Killen was not held accountable for his crimes until 2005. He was in his 80s when he finally went to prison for murder. He got to live the majority of his life with no real repercussions for his actions. As I read the story and really stopped to think about its implications for the value of Black lives (and Jewish lives) in this nation I saw red. I want to burn something down and start something up. I couldn't help but think about this past year, about Heather Heyer and her mother Susan whom I love dearly. Knowing what Susan his been through, I started thinking about the families that are left behind after these tragedies. I thought about Myrlie Evers, Mamie Till-Moberly, Sybrina Fulton, and Erica Garner.

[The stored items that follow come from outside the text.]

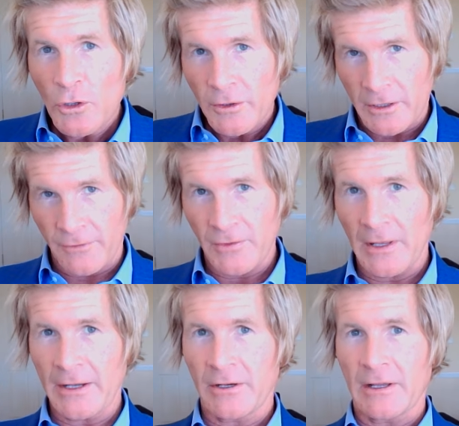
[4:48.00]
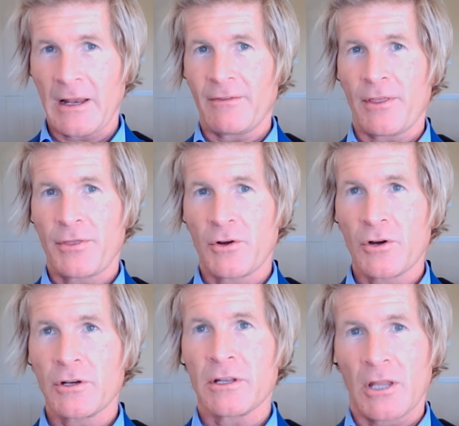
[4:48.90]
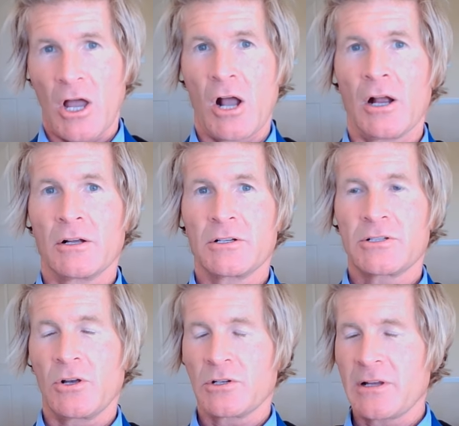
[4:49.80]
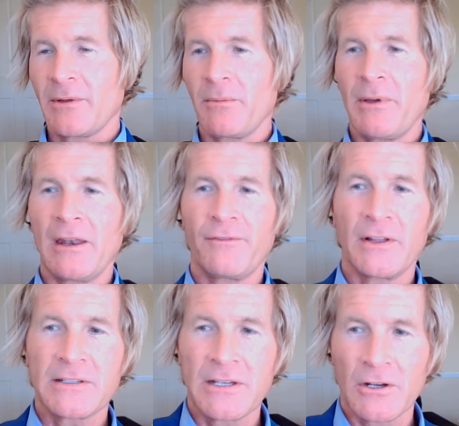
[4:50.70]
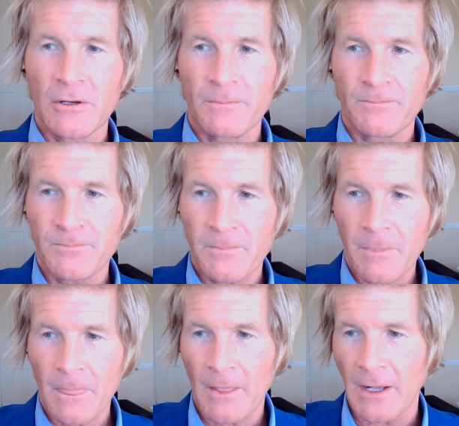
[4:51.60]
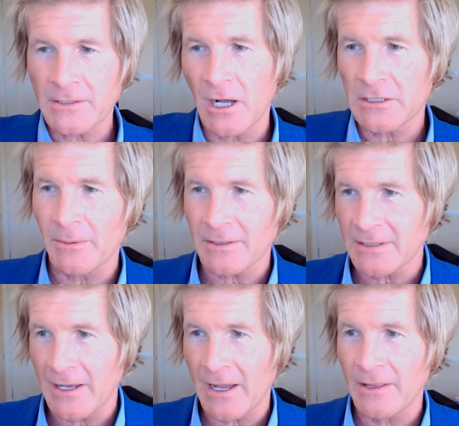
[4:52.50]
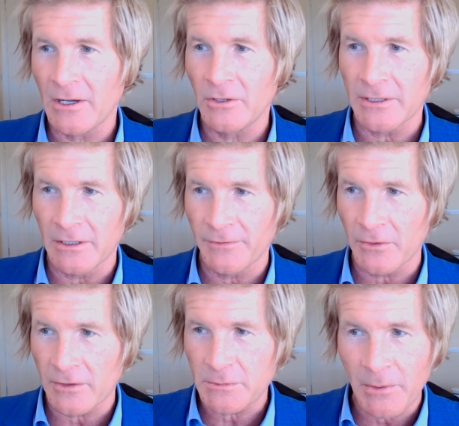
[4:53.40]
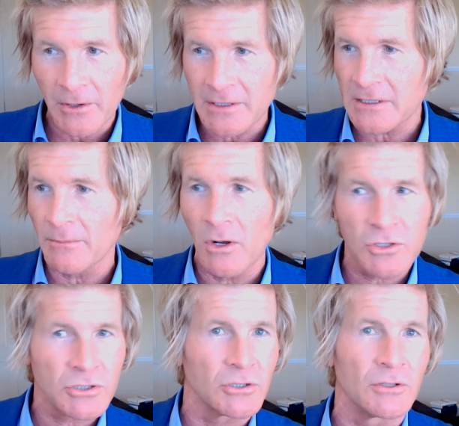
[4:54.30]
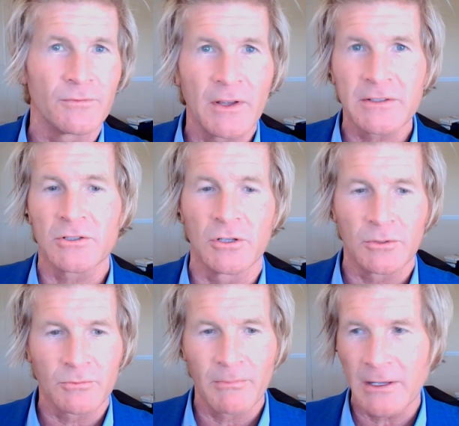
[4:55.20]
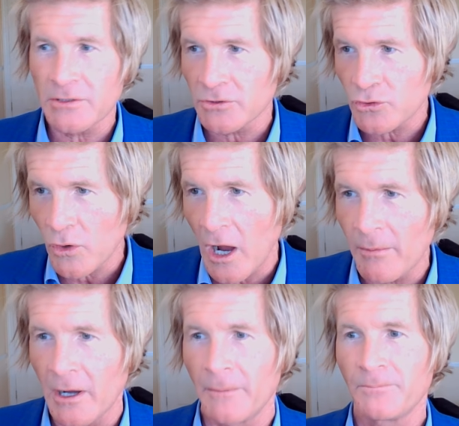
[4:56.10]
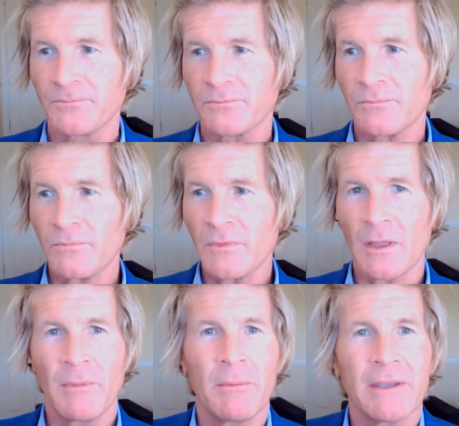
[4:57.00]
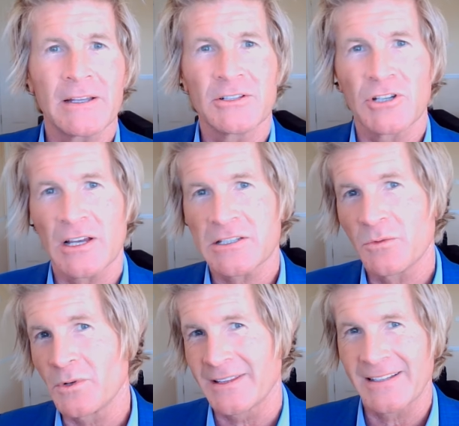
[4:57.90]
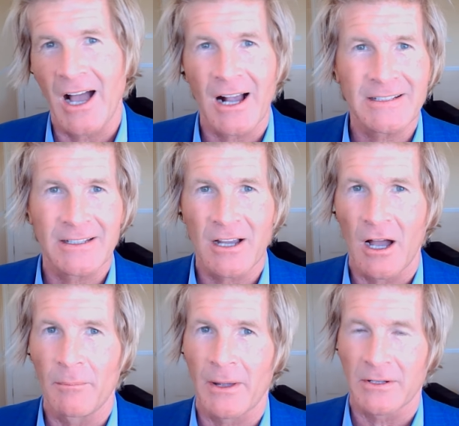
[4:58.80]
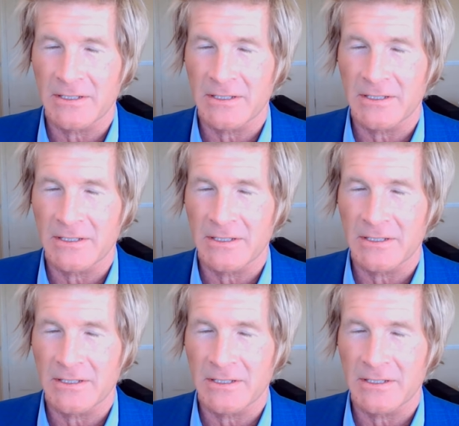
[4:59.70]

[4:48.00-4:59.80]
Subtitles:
you're going to feel like you're going to have a third lung. So some of the benefits here I talked about today, though, you know, if you're experiencing emotional, physical, mental trauma, maybe congested with toxic compounds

I was filled with so much anger. Killen lived to 92 years old. How dare we let him? Then, a different thought came to mind. I believe that part of me that has been transformed by God's grace decided to speak up. Killen lived to 92, think about what he saw in his lifetime. He watched the ideology that he lived for, fought for, and killed for begin to die. He watched the American collective consciousness shift away from openly upholding his brand of hatred. He watched the membership of his beloved hate groups plummet to record lows. He watched the nation become darker. I mean literally darker as more and more people of color come here and are born here. He saw the nation legalize interracial and gay marriage. He lived to see the first Black President. He lived to see Michelle Obama live in the White House built by her enslaved ancestors. He saw that. He got to live with that knowledge. I am so glad that he did.

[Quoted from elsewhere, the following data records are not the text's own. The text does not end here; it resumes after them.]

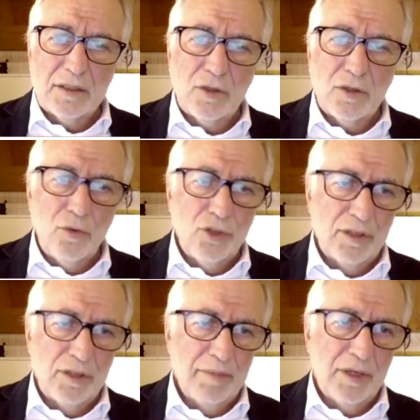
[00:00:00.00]

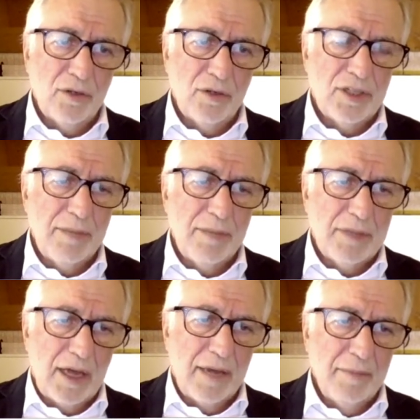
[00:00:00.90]
crucial because
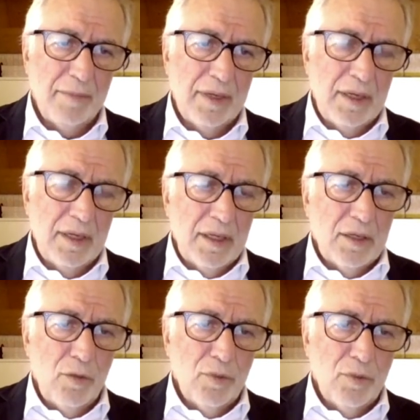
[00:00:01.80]
sometimes
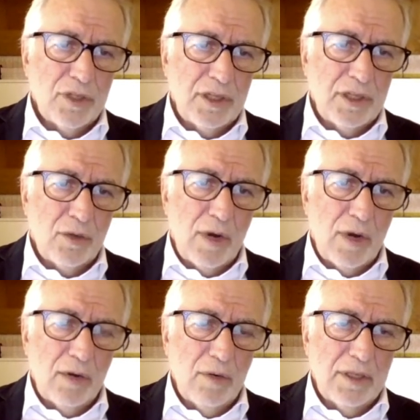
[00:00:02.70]
lupus
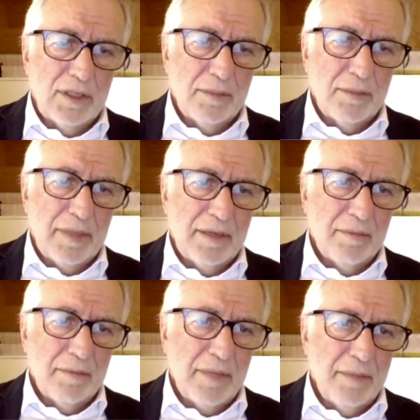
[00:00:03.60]
anticoagulant
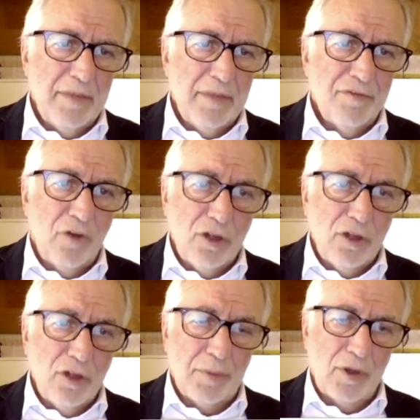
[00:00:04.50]
may be
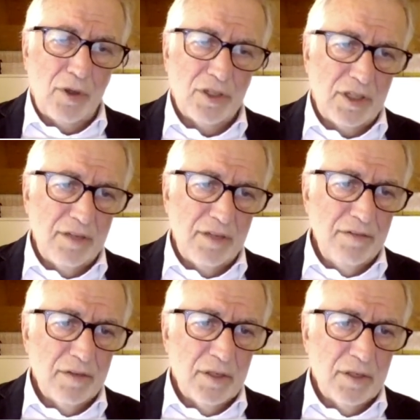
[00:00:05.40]
false positive,
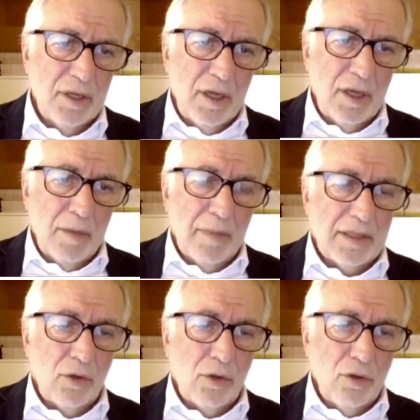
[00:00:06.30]

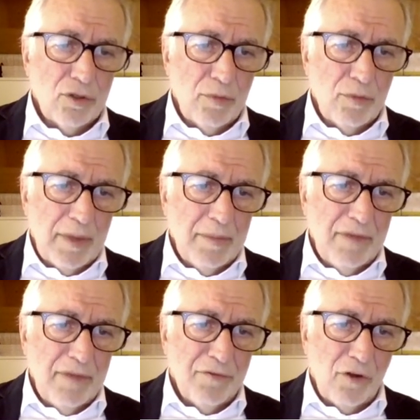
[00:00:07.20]
but also may be
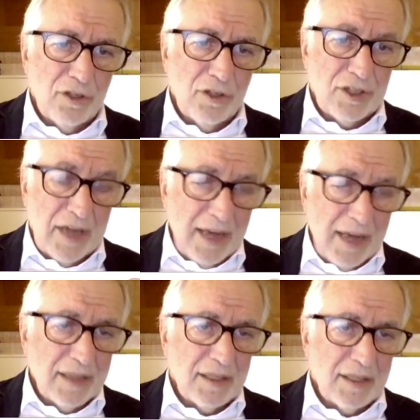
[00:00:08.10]
false
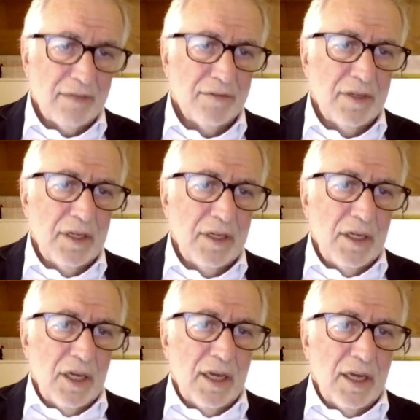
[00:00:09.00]
negative.
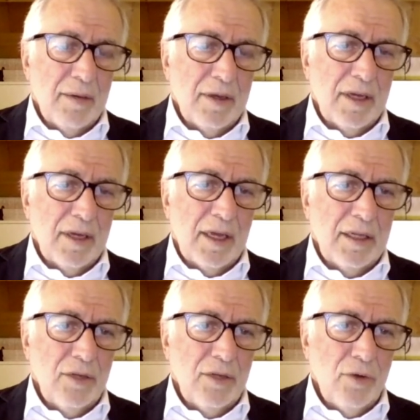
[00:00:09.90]

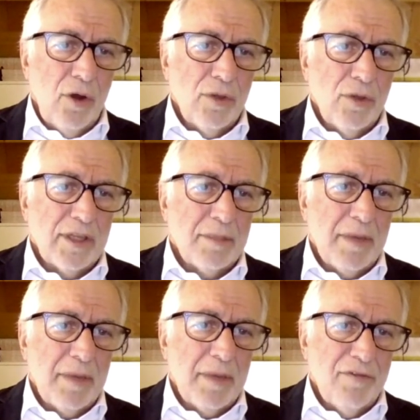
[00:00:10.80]
And you know that
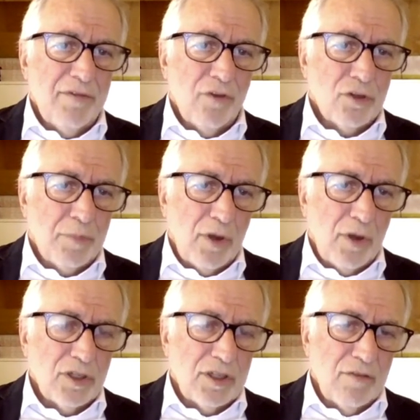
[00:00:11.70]
may be false positive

This week, the president of the United States said: "Why are we having all of these people from shithole countries come here?". That was the same day that Edgar Killen died. I wish racism and hatred had died with him, but we still have a long way to go here. Do you know what I was doing on January 11th while the president was insulting people and Edgar Killen was dying? I was buying my tickets to go see Black Panther with my White husband. Things are changing here. People are not willing to tolerate intolerance anymore. We can see the Kingdom of God breaking through the cracks every single time another person says that time is up on the abuse of women, every single time another person says that Black lives matter, every single time another person decides to step away from the hateful ideologies of their past, and every single time we truly work to honor the legacy of Rev. Dr. Martin Luther King Jr. whose life we will celebrate on Monday.

We truly live in the already and the not yet. As I look at the excitement in the Black community over something as simple as a movie where people who look like us, people from "shithole" countries, are going to be able to shine, I see a little bit of hope in the world. Edgar Ray Killen lived to see tickets for Black Panther sell out across the nation. I'm glad he lived to see that. One day, I want to sit beside him at the heavenly banquet table. He was a preacher, so I hope we can talk about our church work together. I want him to tell me what it was like to watch the tide turn against racism in this country. I want to be able to tell him about how much farther we were able to get in my lifetime. Mostly, I want none of those things to matter because we have joined to the communion of saints together, both wiped clean of all our sins and ready to love each other the way God intended.